**Supplied material**
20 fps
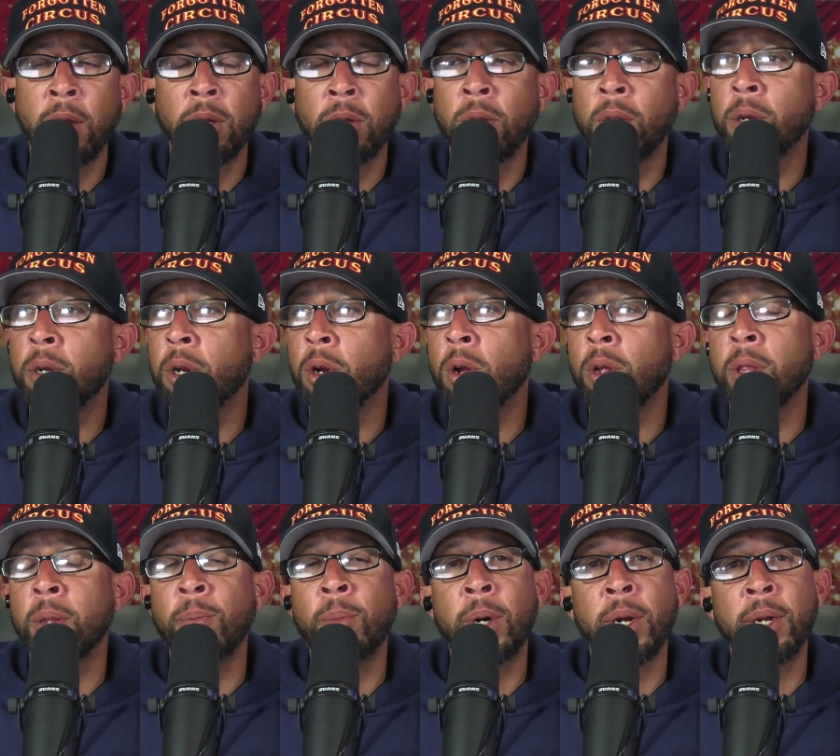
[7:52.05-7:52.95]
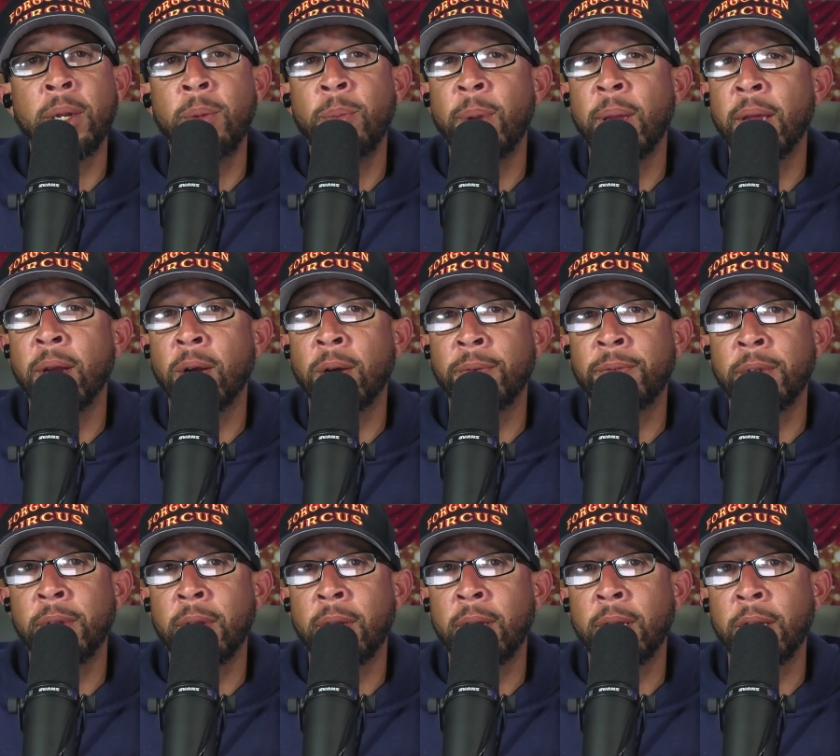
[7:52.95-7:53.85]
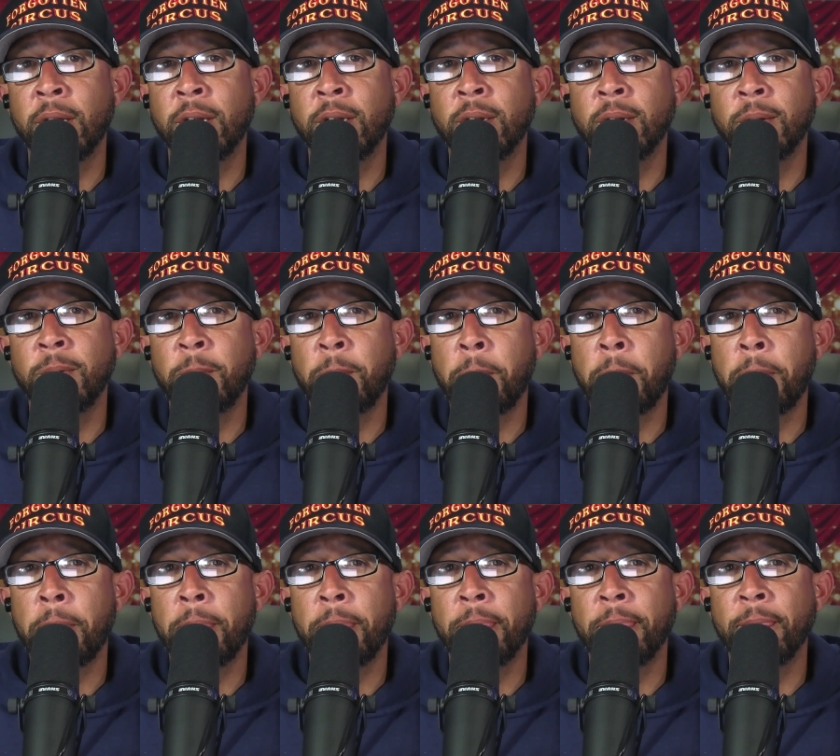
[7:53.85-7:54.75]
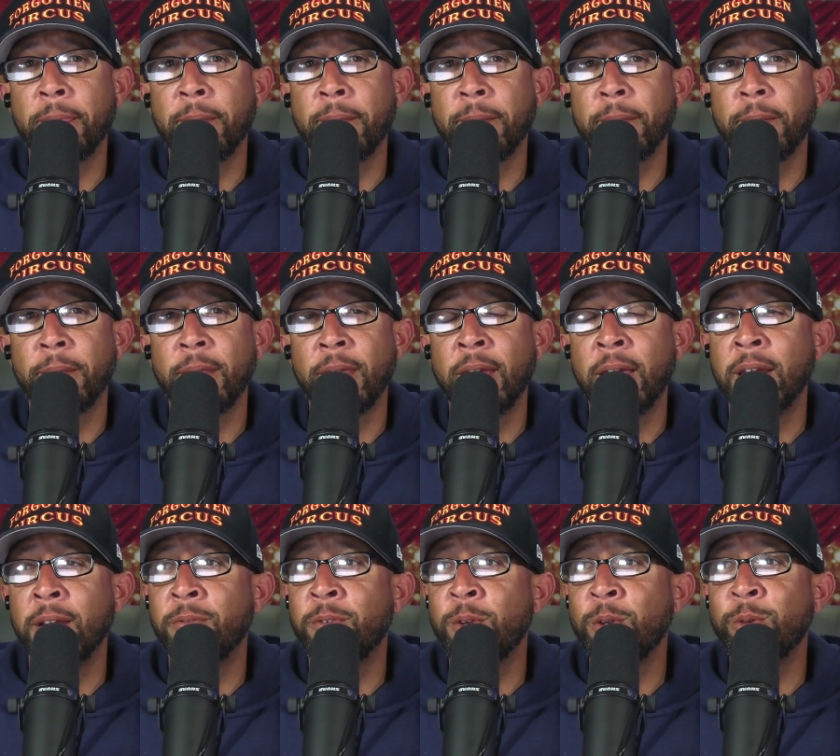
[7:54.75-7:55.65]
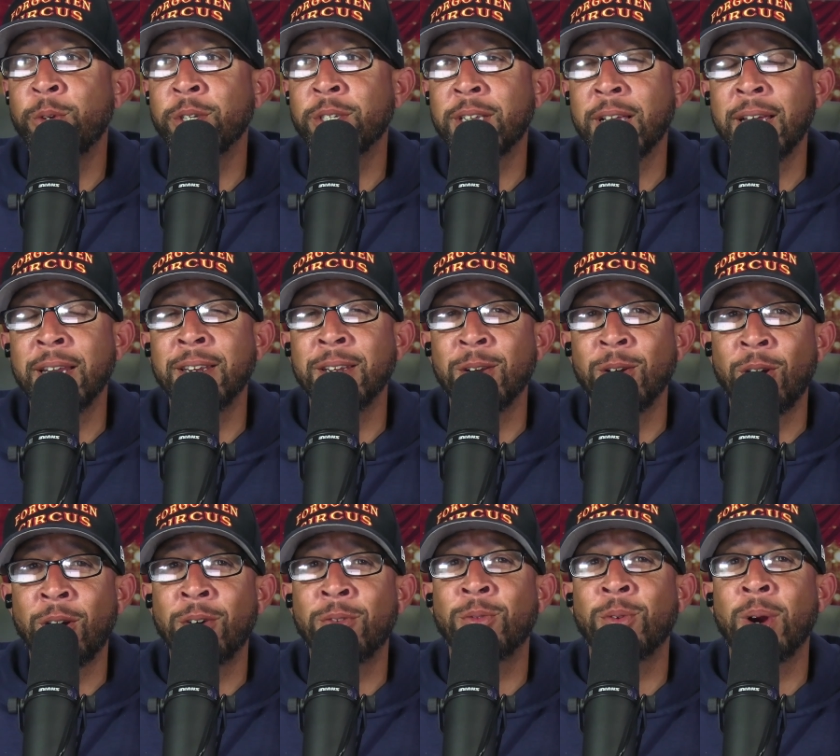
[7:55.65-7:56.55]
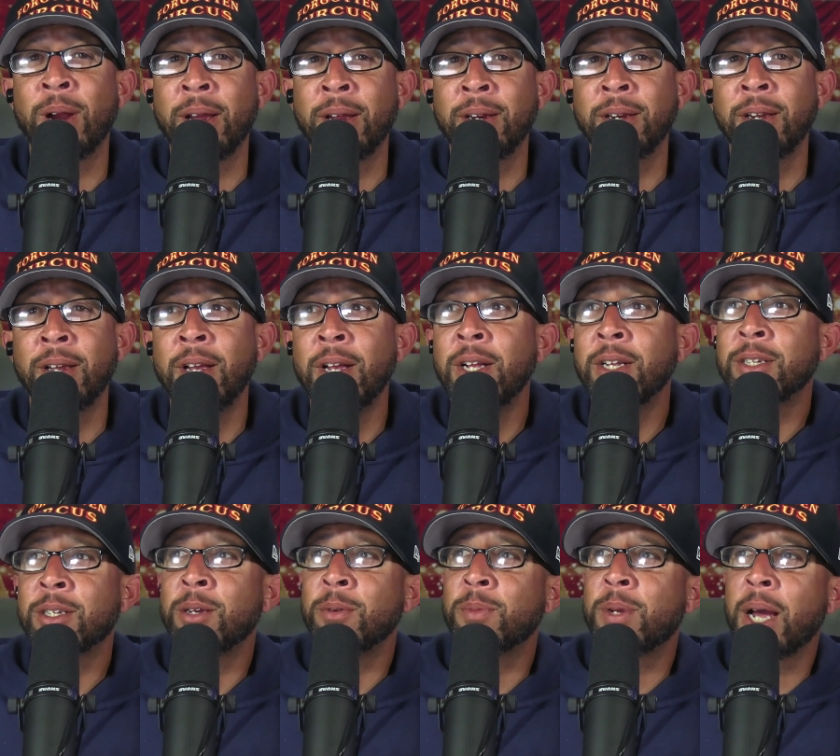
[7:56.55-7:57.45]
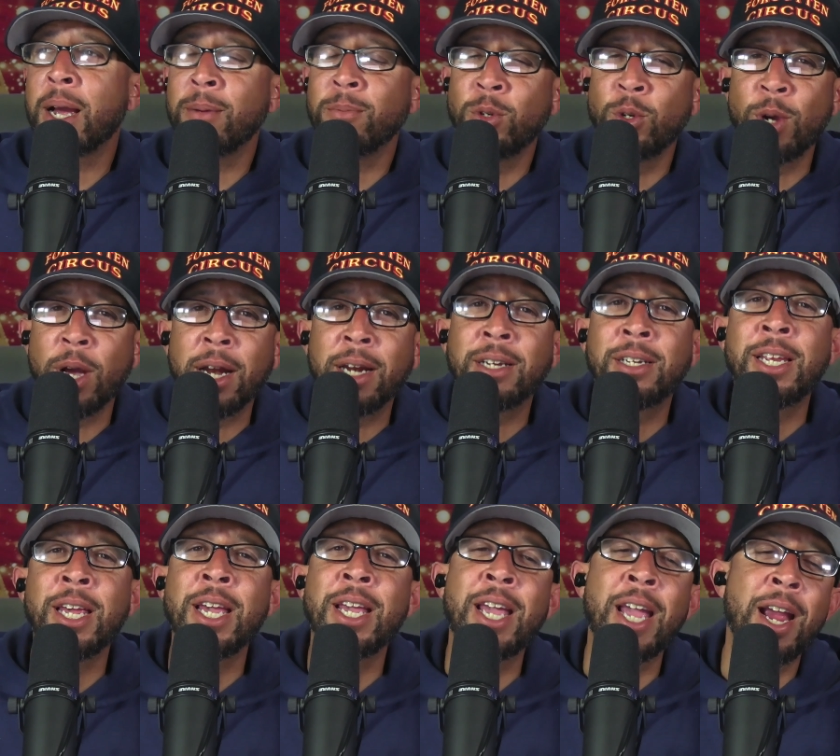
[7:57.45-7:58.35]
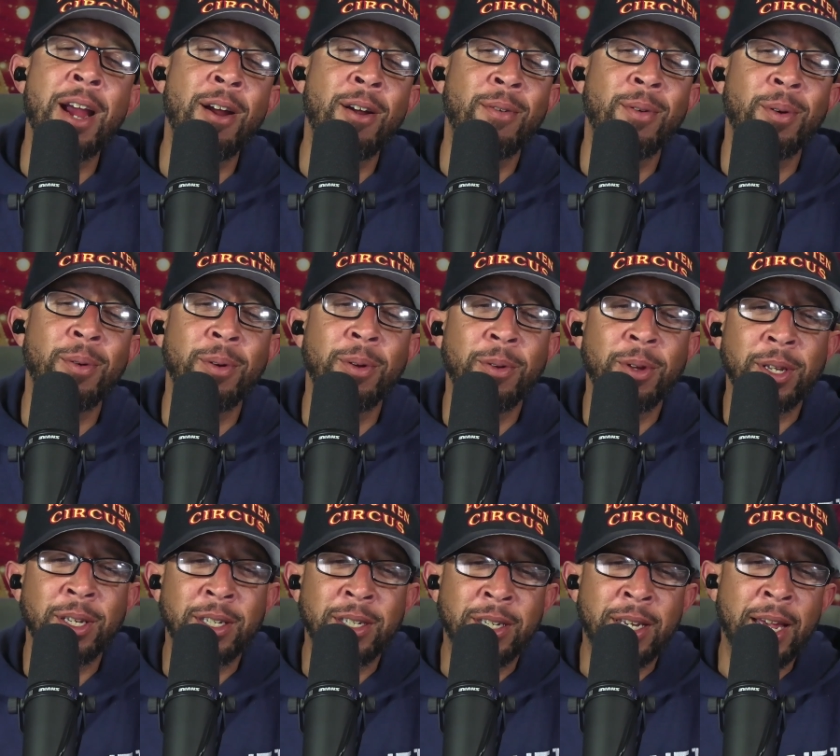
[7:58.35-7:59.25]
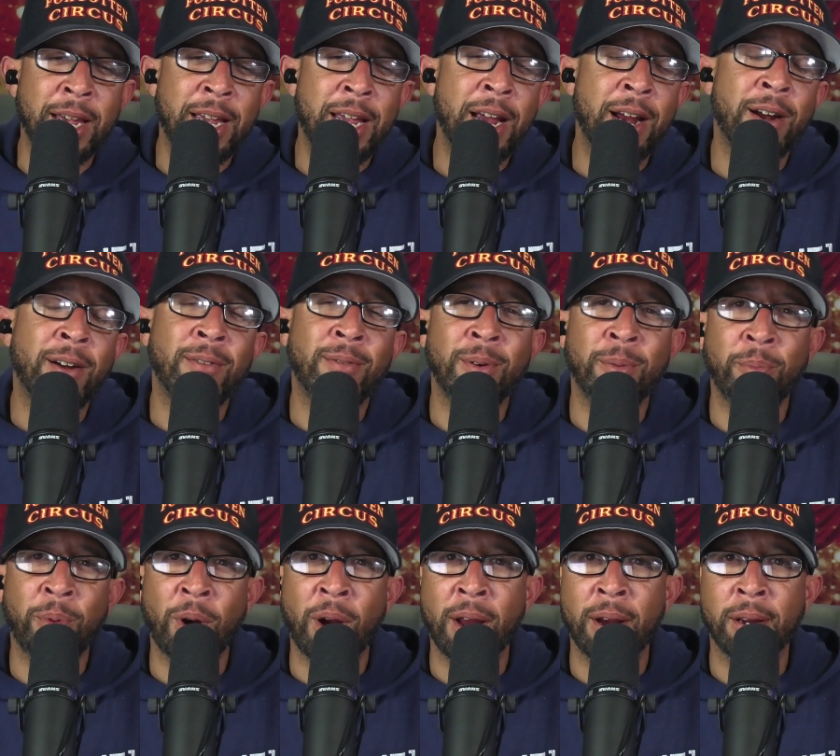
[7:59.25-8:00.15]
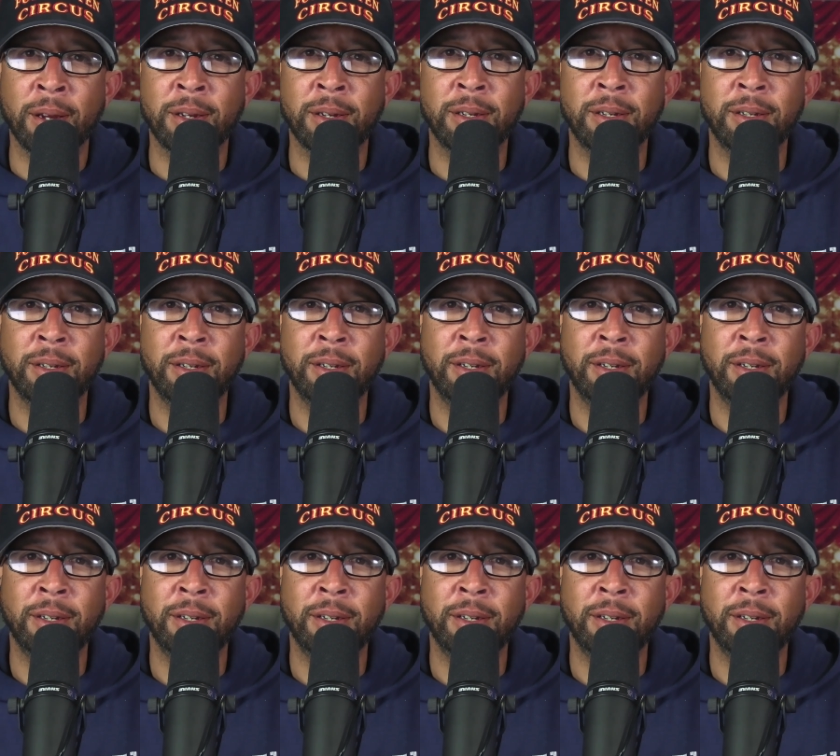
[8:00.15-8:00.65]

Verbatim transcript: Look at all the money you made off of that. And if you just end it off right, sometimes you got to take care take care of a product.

**What is expected**
The range to print runs from the line with "[7:58.35-7:59.25]" through the last line of the entries, both included; keep it exact and skip the pictures.

**Answer to this task**
[7:58.35-7:59.25]
[7:59.25-8:00.15]
[8:00.15-8:00.65]

Verbatim transcript: Look at all the money you made off of that. And if you just end it off right, sometimes you got to take care take care of a product.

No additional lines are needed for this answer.